Бабушка молилась. Мне очень нравилось наблюдать за этим действом. Бабушка в переводе на татарский - эби.
Эби молилась «вкусно». У неё было несколько ковриков – я не знала сколько. Мне было четыре года, тщательно пересчитываемые на пальчиках, но дальше четырёх я считать не умела. Ковриков было больше.
Эби раскатывала каждый коврик, не торопясь, тихонько приговаривая что-то на незнакомом языке. Стоя на коленях и кланяясь кому-то невидимому.
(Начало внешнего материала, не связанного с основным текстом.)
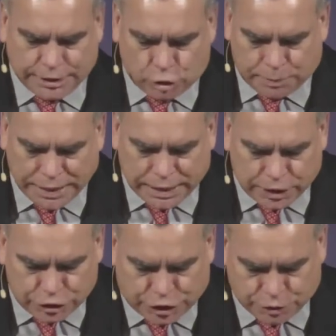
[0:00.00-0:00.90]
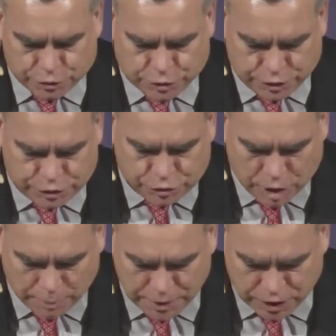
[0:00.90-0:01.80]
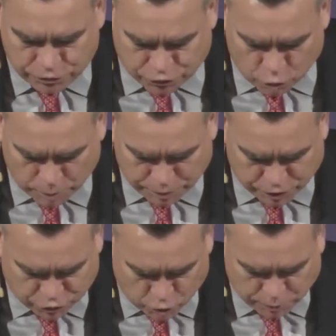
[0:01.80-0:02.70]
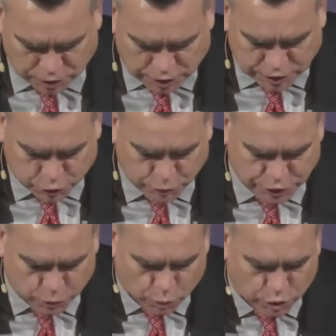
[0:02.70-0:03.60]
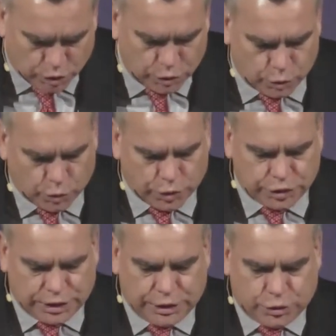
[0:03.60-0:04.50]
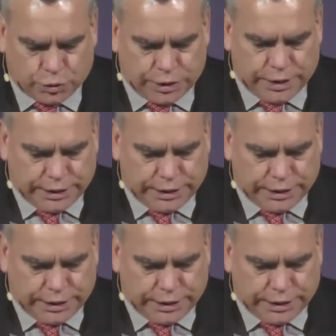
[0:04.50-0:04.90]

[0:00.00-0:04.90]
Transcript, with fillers: As obedient children, do not be conformed to the former lust which were yours in your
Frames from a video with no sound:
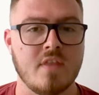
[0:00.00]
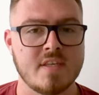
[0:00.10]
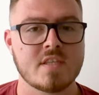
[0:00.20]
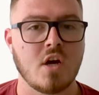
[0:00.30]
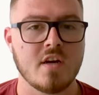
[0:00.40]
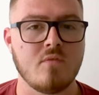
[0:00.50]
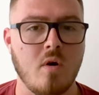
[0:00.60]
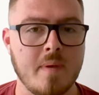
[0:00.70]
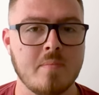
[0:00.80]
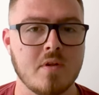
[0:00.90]
This is kind of
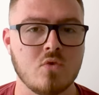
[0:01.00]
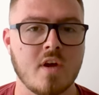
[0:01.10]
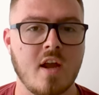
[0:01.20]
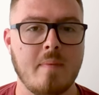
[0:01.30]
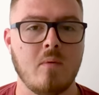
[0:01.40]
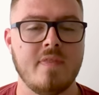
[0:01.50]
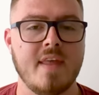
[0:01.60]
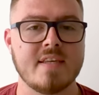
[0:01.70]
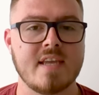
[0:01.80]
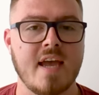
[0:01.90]
what people are talking about when
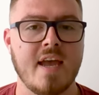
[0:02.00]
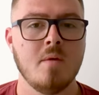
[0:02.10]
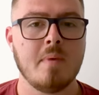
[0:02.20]
they say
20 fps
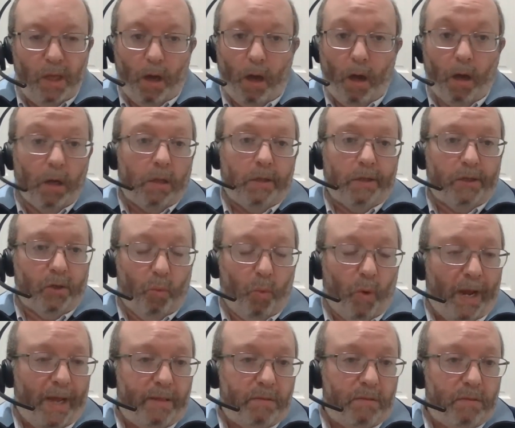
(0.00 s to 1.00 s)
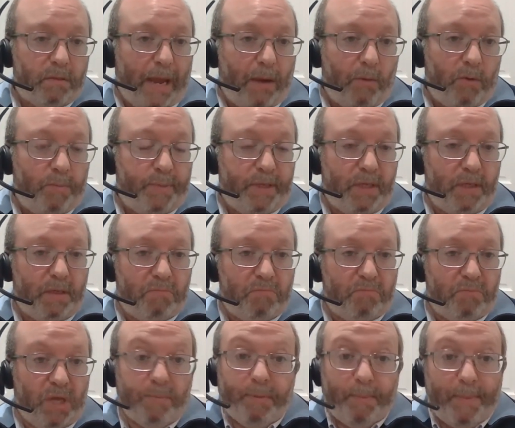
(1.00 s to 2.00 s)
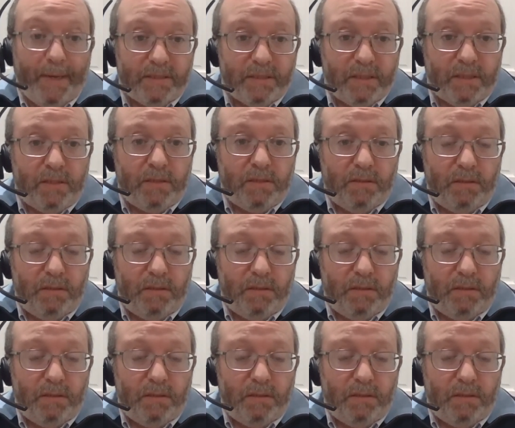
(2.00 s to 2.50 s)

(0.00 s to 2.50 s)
Unclear when that would be implemented,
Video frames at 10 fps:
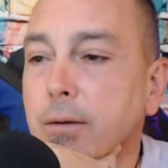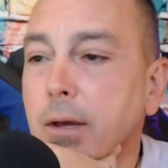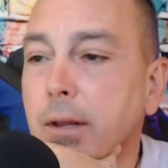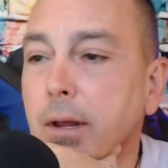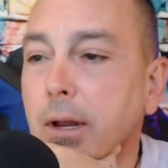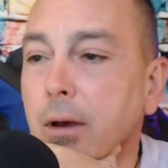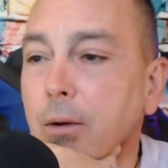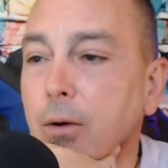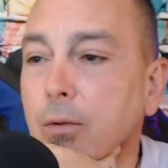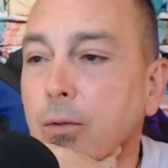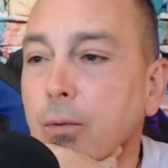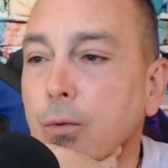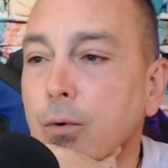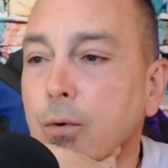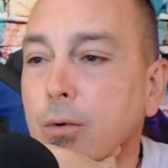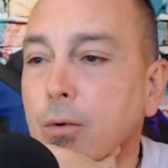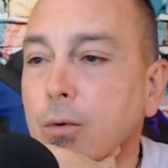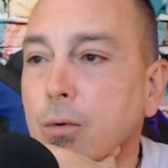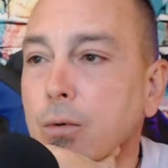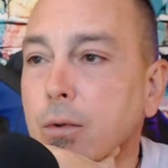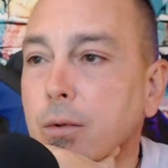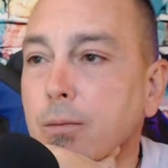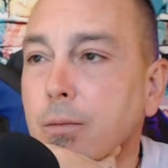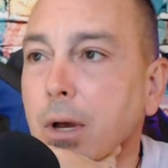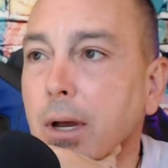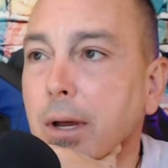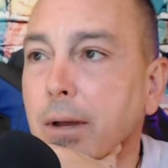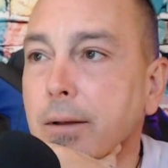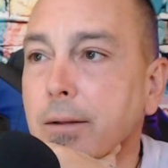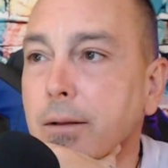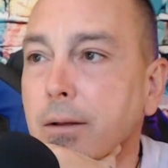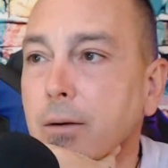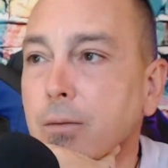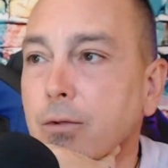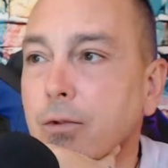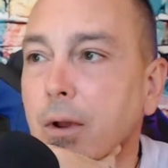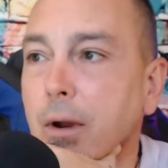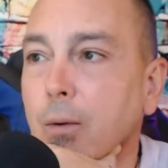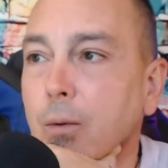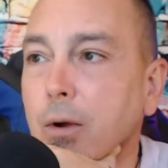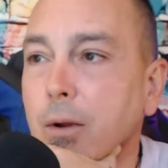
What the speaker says: and then I'll go through my notes that I wrote.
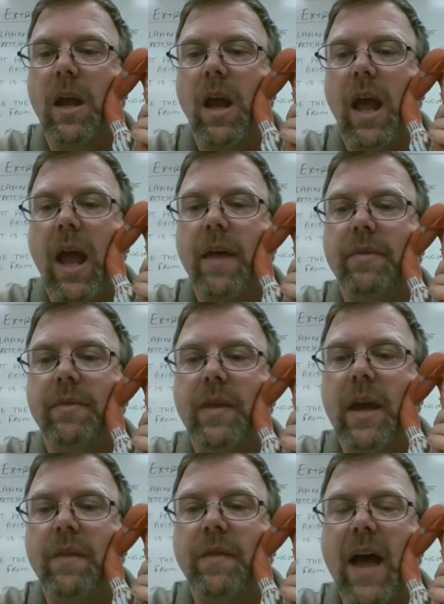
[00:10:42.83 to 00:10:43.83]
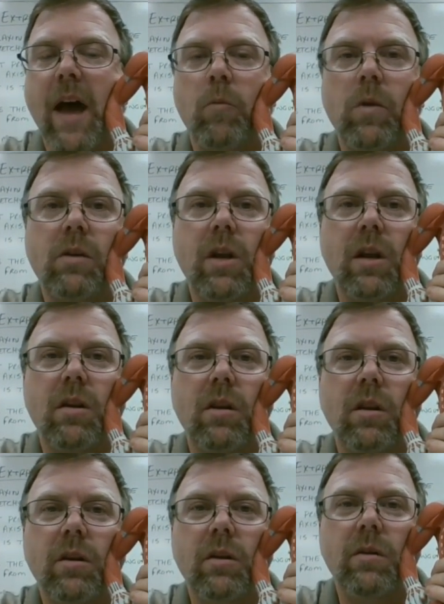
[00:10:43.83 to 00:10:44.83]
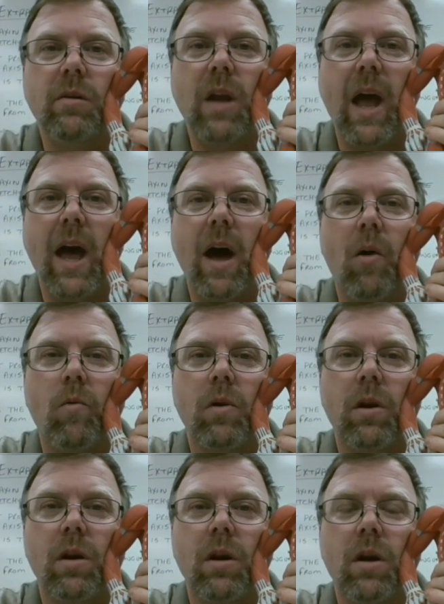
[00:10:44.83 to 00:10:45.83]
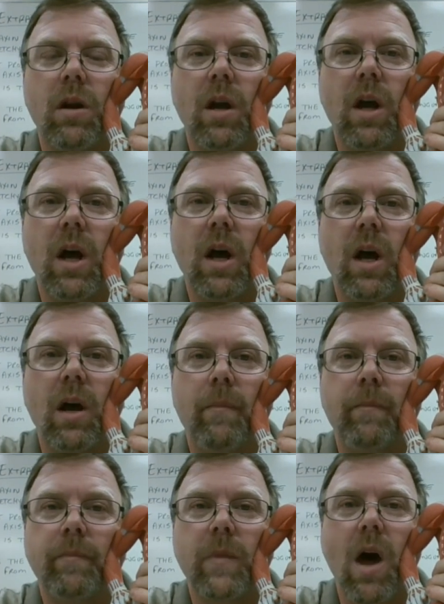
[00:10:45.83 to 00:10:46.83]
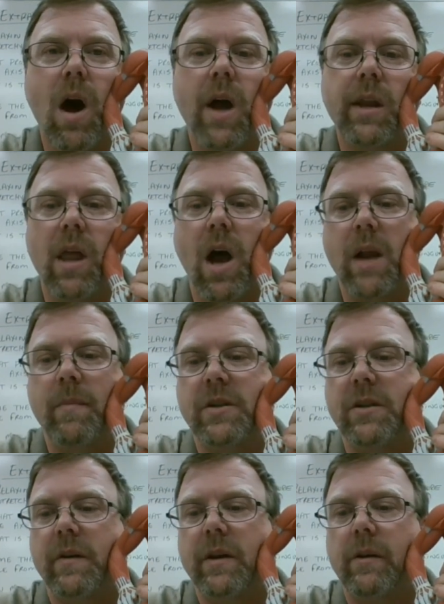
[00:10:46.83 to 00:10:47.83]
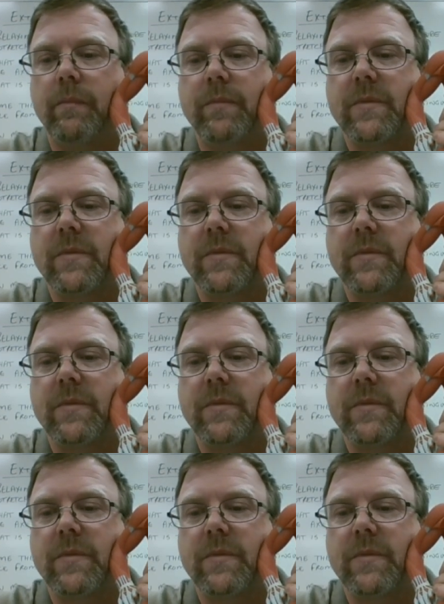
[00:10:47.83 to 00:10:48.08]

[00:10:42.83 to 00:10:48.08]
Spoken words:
and then that will conclude our online material.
Я много раз пыталась разглядеть на потолке и в углах комнаты того, к кому эби обращается с таким уважением и замечательными волшебными словами.
Почему я думала, что слова волшебные? Потому что моя жёсткая бабка, гоняющая меня за детские проделки, во время молитвы становилась умиротворённой, мягкой, «вкусно» и незнакомо общаясь с кем-то на потолке.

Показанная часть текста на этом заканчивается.